Ellen was married to Dr Ernest Williams Jones, M.D. of Aldridge, Staffordshire, the first General Practitioner to receive the M.D. degree., with whom she had four boys.

In World War I, vast numbers of soldiers, wounded in the Somme, Passchendale, Ypres or other devastating battles, were brought back to England in need of medical aid. Dr Jones and Ellen, a nurse, gave their house over to become the Aldridge Auxiliary Hospital to care for convalescent soldiers recovering from their wounds.

Dr Jones was an early disciple of Freudian psychoanalysis and, by chance, a great friend of his namesake, Freud's biographer, another Ernest Jones. He died in 1922 from pneumonia, whereafter she moved to The Spinney, Rottingdean to raise her boys on the South Coast with help from income from Paying Guests. With antisemitism common in the 1930s, the house became known for welcoming Jewish guests and had many guests from Vienna, Austria.

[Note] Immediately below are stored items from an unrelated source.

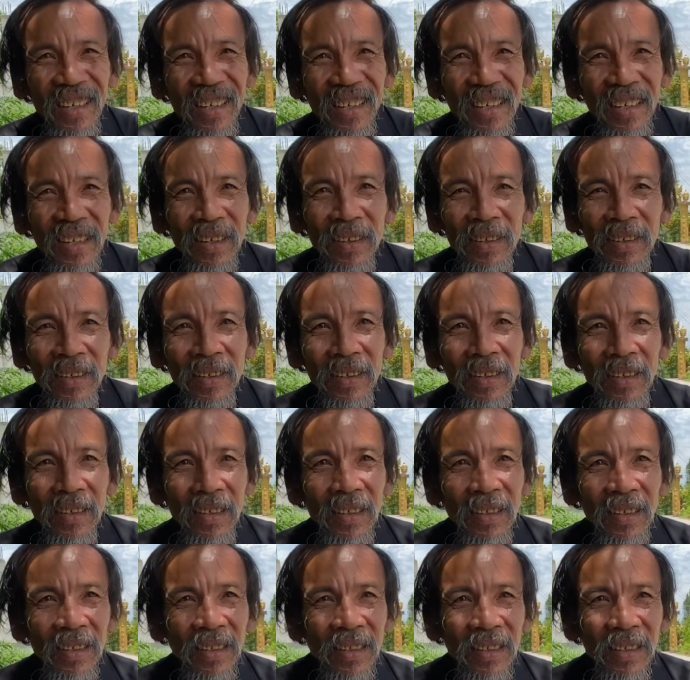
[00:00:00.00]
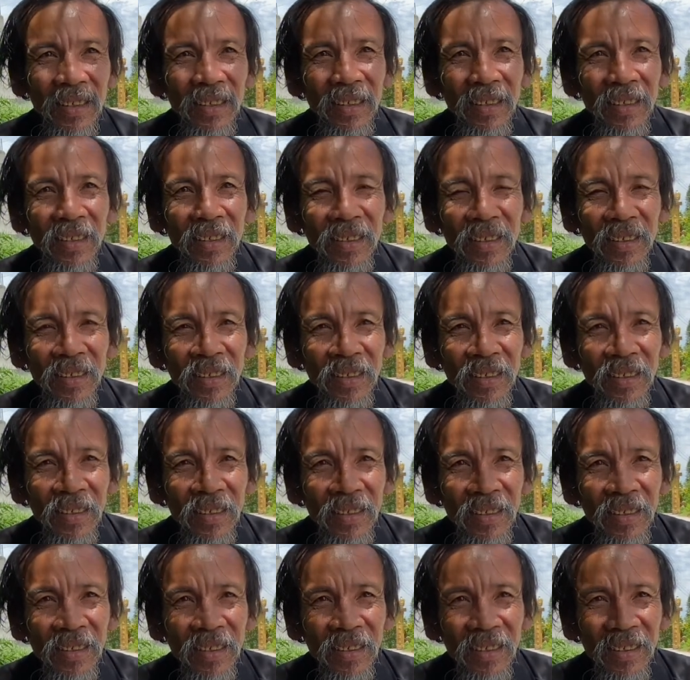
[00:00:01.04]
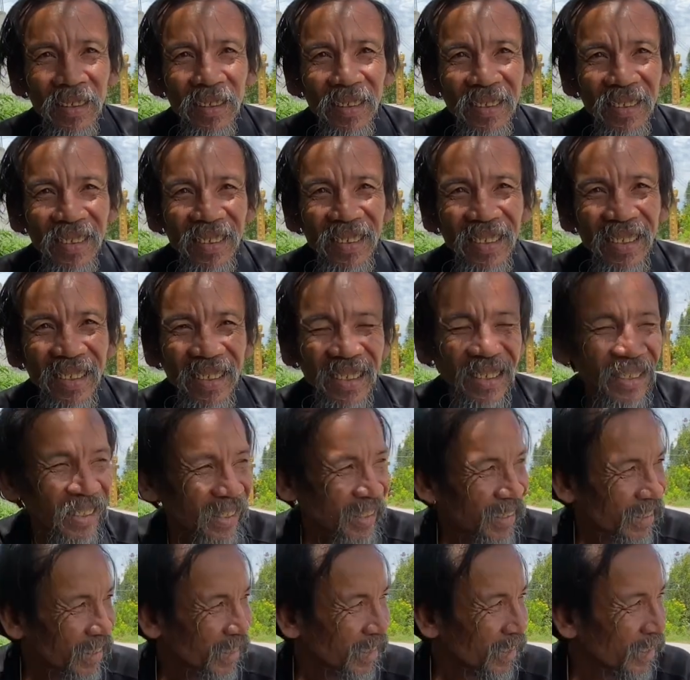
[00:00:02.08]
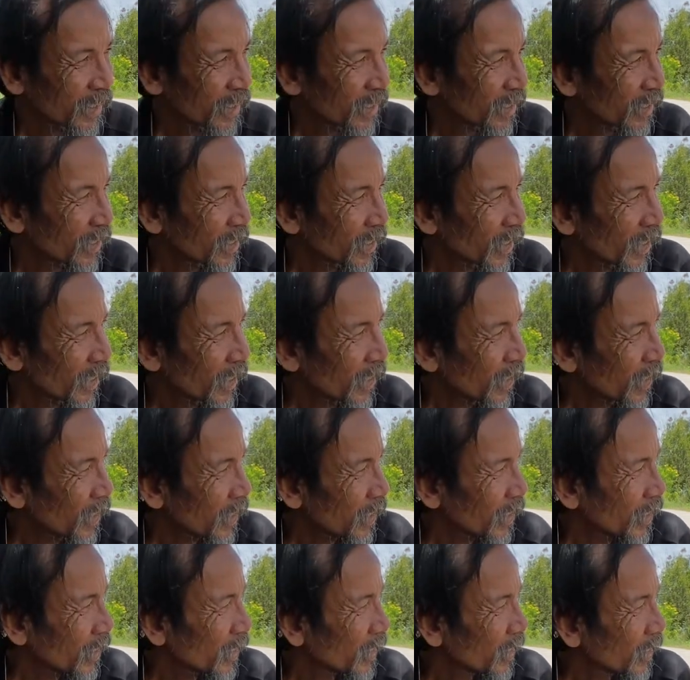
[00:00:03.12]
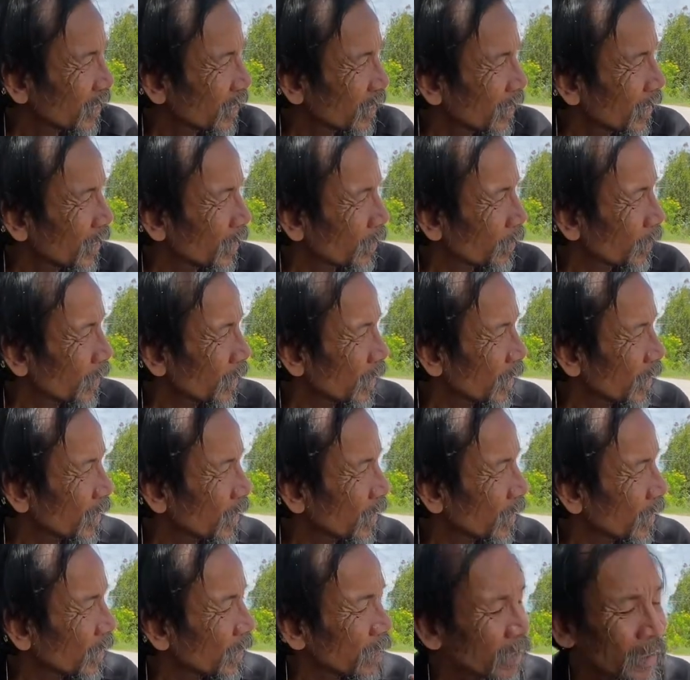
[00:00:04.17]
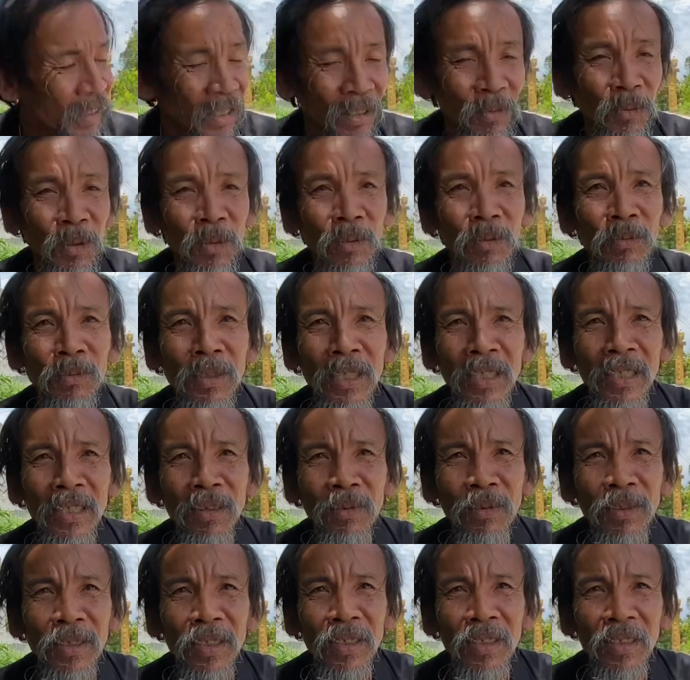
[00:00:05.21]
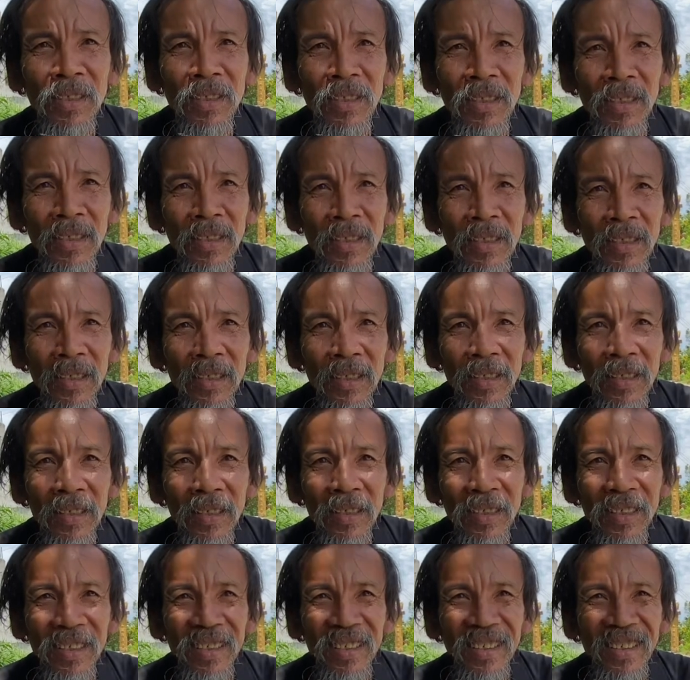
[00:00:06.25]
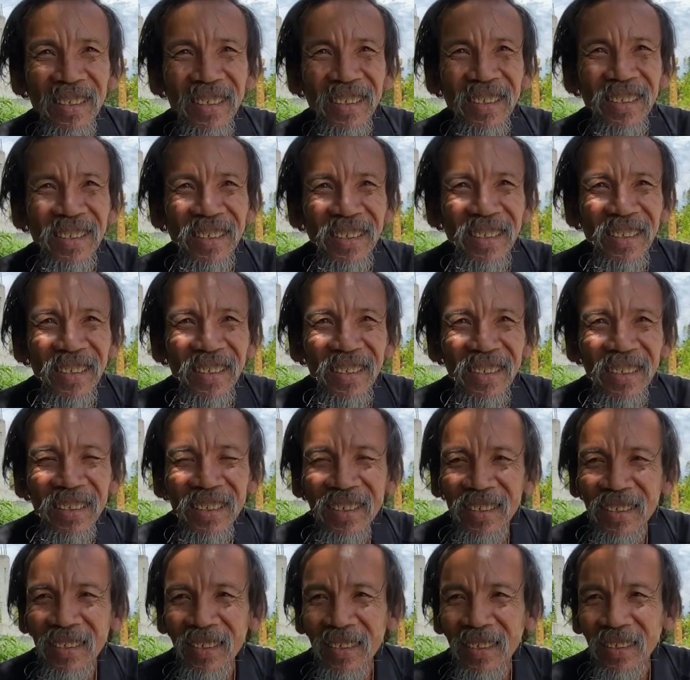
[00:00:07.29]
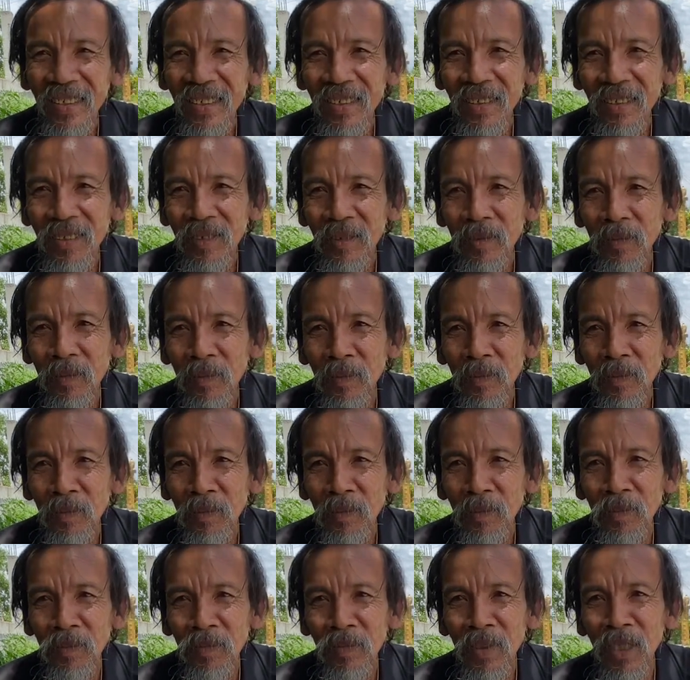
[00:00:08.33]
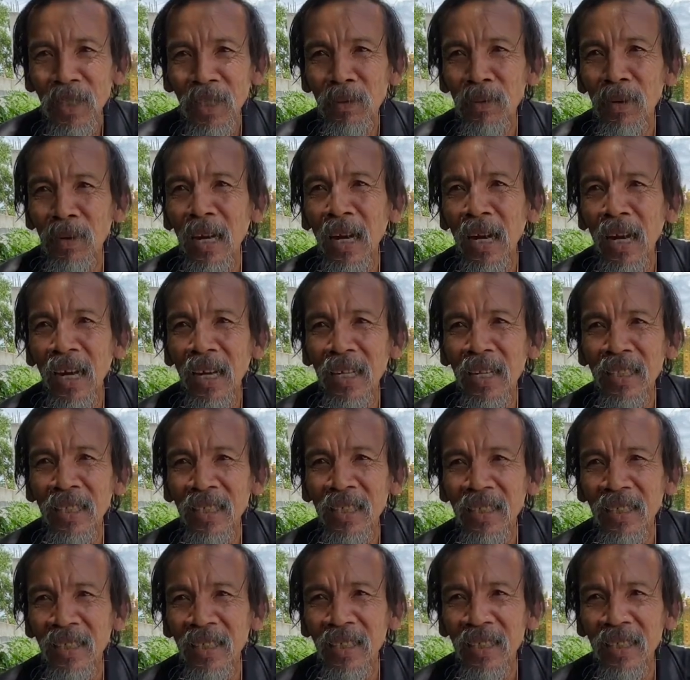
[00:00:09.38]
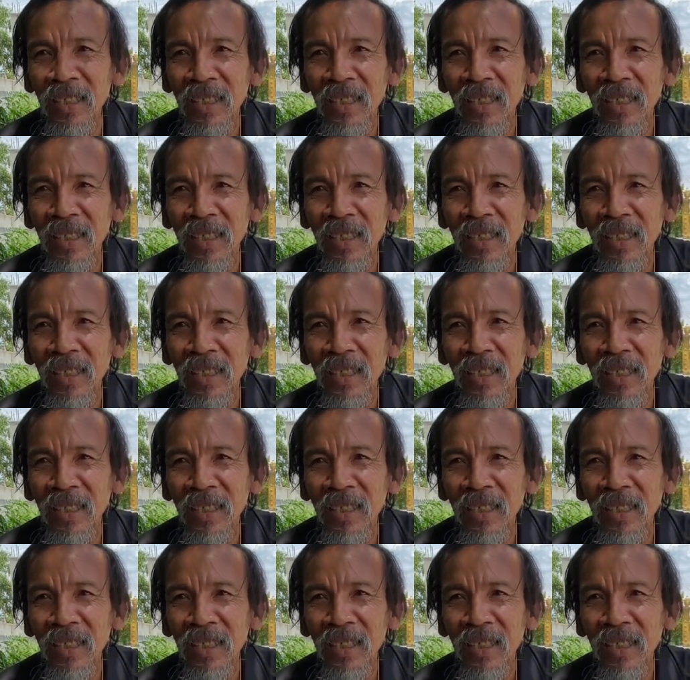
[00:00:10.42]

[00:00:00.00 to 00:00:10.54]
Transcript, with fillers: chú lội trên đoạn đường con thấy quá cực khổ à, đi phải đi vậy đó nếu mà không đi đâu được yeah. Dạ. đi vậy đó chú ừ, đi hoài tới vậy đó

Ellen's father, Thomas Cotton (of Penkridge), was a lock keeper.

== Publicity ==
On 6 February 2018, the 100th anniversary of Women's Suffrage, her story was for the first time made public. Locally an event was organised by Aldridge School on the Centenary of Women's Suffrage, consisting of a visit to her resting place and a speech given by local historians. This was televised on BBC.